TASK ITEM —
A verbatim copy of all entries is the expected output.

(Saved entries)
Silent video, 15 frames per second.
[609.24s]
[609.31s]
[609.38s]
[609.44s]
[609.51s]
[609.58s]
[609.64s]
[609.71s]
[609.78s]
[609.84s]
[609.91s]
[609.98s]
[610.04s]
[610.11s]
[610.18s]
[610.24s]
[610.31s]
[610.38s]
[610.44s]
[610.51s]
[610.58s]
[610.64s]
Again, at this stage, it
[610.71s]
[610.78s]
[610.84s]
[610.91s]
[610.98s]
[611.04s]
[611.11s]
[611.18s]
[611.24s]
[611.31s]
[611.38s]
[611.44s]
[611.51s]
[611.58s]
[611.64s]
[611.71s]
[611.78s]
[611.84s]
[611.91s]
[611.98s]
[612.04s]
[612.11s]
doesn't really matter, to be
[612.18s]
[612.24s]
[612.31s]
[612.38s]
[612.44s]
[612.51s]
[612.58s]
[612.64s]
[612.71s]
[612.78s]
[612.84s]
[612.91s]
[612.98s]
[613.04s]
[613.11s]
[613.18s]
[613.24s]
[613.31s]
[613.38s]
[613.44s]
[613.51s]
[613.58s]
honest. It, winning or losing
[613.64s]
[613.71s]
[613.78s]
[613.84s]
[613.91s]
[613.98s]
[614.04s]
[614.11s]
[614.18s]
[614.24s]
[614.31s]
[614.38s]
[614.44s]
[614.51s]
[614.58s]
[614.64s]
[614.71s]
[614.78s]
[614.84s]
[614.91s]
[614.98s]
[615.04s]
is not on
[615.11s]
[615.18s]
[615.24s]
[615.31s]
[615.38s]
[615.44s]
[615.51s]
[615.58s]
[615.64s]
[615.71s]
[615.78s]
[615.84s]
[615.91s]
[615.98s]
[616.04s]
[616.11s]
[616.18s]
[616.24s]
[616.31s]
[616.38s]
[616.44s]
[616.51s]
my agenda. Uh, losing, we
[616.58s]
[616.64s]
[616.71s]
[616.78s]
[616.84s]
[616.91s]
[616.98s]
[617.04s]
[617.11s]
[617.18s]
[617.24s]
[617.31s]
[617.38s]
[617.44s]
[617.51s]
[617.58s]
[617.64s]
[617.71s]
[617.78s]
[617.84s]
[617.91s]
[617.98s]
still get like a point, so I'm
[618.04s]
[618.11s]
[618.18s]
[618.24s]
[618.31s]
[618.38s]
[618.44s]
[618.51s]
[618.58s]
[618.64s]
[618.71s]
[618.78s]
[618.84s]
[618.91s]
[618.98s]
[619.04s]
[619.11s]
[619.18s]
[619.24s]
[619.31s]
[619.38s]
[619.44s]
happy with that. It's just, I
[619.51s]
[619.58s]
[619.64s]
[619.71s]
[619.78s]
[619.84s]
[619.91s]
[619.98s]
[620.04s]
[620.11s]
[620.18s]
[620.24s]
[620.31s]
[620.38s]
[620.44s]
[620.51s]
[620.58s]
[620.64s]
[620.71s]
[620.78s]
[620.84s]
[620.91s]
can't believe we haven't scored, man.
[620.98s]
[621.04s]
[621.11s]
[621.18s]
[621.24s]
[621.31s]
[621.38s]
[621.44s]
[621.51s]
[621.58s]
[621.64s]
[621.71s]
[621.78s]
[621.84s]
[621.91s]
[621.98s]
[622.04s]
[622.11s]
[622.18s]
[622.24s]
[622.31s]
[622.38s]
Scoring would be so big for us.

EXERCISE RESULT —
Silent video, 15 frames per second.
[609.24s]
[609.31s]
[609.38s]
[609.44s]
[609.51s]
[609.58s]
[609.64s]
[609.71s]
[609.78s]
[609.84s]
[609.91s]
[609.98s]
[610.04s]
[610.11s]
[610.18s]
[610.24s]
[610.31s]
[610.38s]
[610.44s]
[610.51s]
[610.58s]
[610.64s]
Again, at this stage, it
[610.71s]
[610.78s]
[610.84s]
[610.91s]
[610.98s]
[611.04s]
[611.11s]
[611.18s]
[611.24s]
[611.31s]
[611.38s]
[611.44s]
[611.51s]
[611.58s]
[611.64s]
[611.71s]
[611.78s]
[611.84s]
[611.91s]
[611.98s]
[612.04s]
[612.11s]
doesn't really matter, to be
[612.18s]
[612.24s]
[612.31s]
[612.38s]
[612.44s]
[612.51s]
[612.58s]
[612.64s]
[612.71s]
[612.78s]
[612.84s]
[612.91s]
[612.98s]
[613.04s]
[613.11s]
[613.18s]
[613.24s]
[613.31s]
[613.38s]
[613.44s]
[613.51s]
[613.58s]
honest. It, winning or losing
[613.64s]
[613.71s]
[613.78s]
[613.84s]
[613.91s]
[613.98s]
[614.04s]
[614.11s]
[614.18s]
[614.24s]
[614.31s]
[614.38s]
[614.44s]
[614.51s]
[614.58s]
[614.64s]
[614.71s]
[614.78s]
[614.84s]
[614.91s]
[614.98s]
[615.04s]
is not on
[615.11s]
[615.18s]
[615.24s]
[615.31s]
[615.38s]
[615.44s]
[615.51s]
[615.58s]
[615.64s]
[615.71s]
[615.78s]
[615.84s]
[615.91s]
[615.98s]
[616.04s]
[616.11s]
[616.18s]
[616.24s]
[616.31s]
[616.38s]
[616.44s]
[616.51s]
my agenda. Uh, losing, we
[616.58s]
[616.64s]
[616.71s]
[616.78s]
[616.84s]
[616.91s]
[616.98s]
[617.04s]
[617.11s]
[617.18s]
[617.24s]
[617.31s]
[617.38s]
[617.44s]
[617.51s]
[617.58s]
[617.64s]
[617.71s]
[617.78s]
[617.84s]
[617.91s]
[617.98s]
still get like a point, so I'm
[618.04s]
[618.11s]
[618.18s]
[618.24s]
[618.31s]
[618.38s]
[618.44s]
[618.51s]
[618.58s]
[618.64s]
[618.71s]
[618.78s]
[618.84s]
[618.91s]
[618.98s]
[619.04s]
[619.11s]
[619.18s]
[619.24s]
[619.31s]
[619.38s]
[619.44s]
happy with that. It's just, I
[619.51s]
[619.58s]
[619.64s]
[619.71s]
[619.78s]
[619.84s]
[619.91s]
[619.98s]
[620.04s]
[620.11s]
[620.18s]
[620.24s]
[620.31s]
[620.38s]
[620.44s]
[620.51s]
[620.58s]
[620.64s]
[620.71s]
[620.78s]
[620.84s]
[620.91s]
can't believe we haven't scored, man.
[620.98s]
[621.04s]
[621.11s]
[621.18s]
[621.24s]
[621.31s]
[621.38s]
[621.44s]
[621.51s]
[621.58s]
[621.64s]
[621.71s]
[621.78s]
[621.84s]
[621.91s]
[621.98s]
[622.04s]
[622.11s]
[622.18s]
[622.24s]
[622.31s]
[622.38s]
Scoring would be so big for us.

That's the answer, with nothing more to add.